▸ What is being asked
All records below must be reproduced exactly, although any pictures they contain are to be omitted.

(Recorded information)

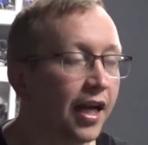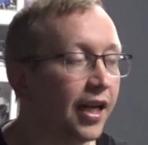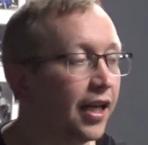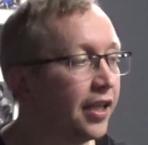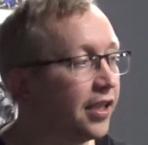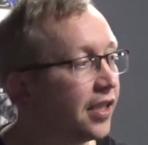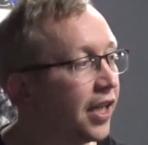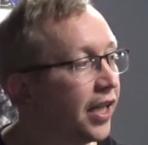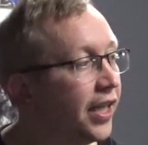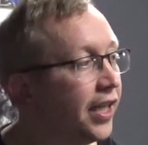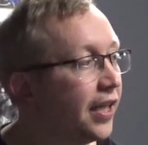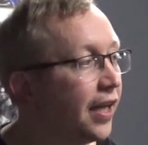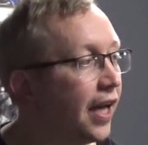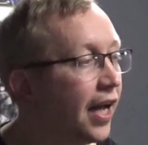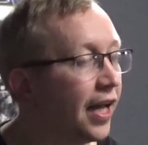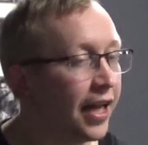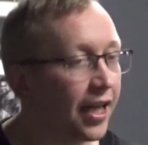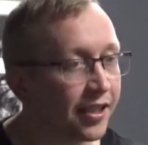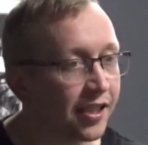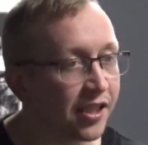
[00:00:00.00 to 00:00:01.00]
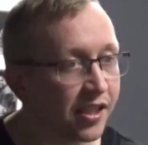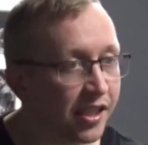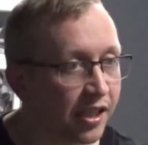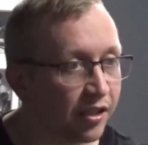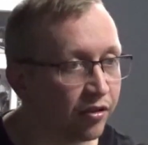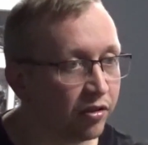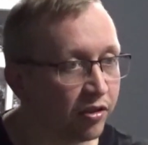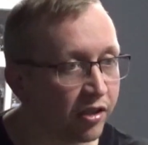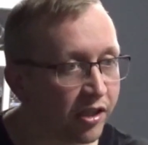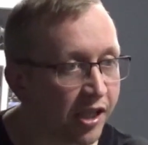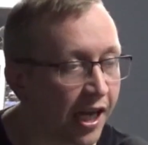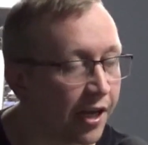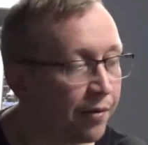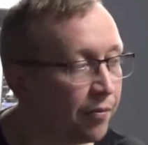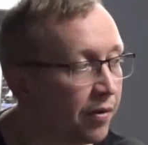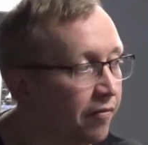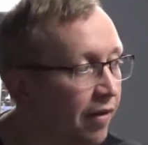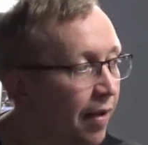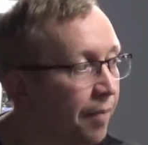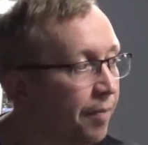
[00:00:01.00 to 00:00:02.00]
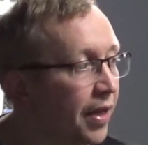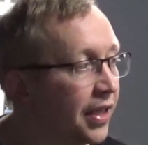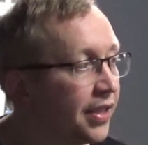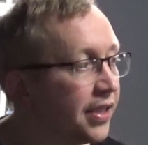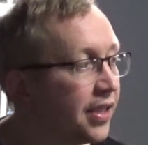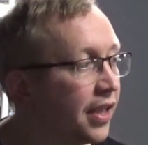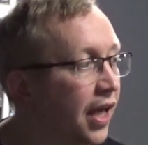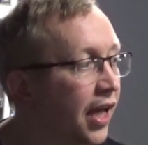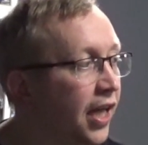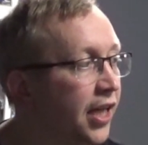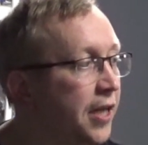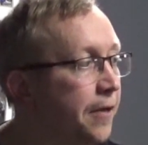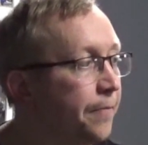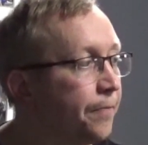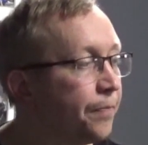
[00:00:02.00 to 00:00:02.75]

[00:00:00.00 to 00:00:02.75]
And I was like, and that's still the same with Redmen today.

(End Recorded information)

▸ Task solution
[00:00:00.00 to 00:00:01.00]
[00:00:01.00 to 00:00:02.00]
[00:00:02.00 to 00:00:02.75]

[00:00:00.00 to 00:00:02.75]
And I was like, and that's still the same with Redmen today.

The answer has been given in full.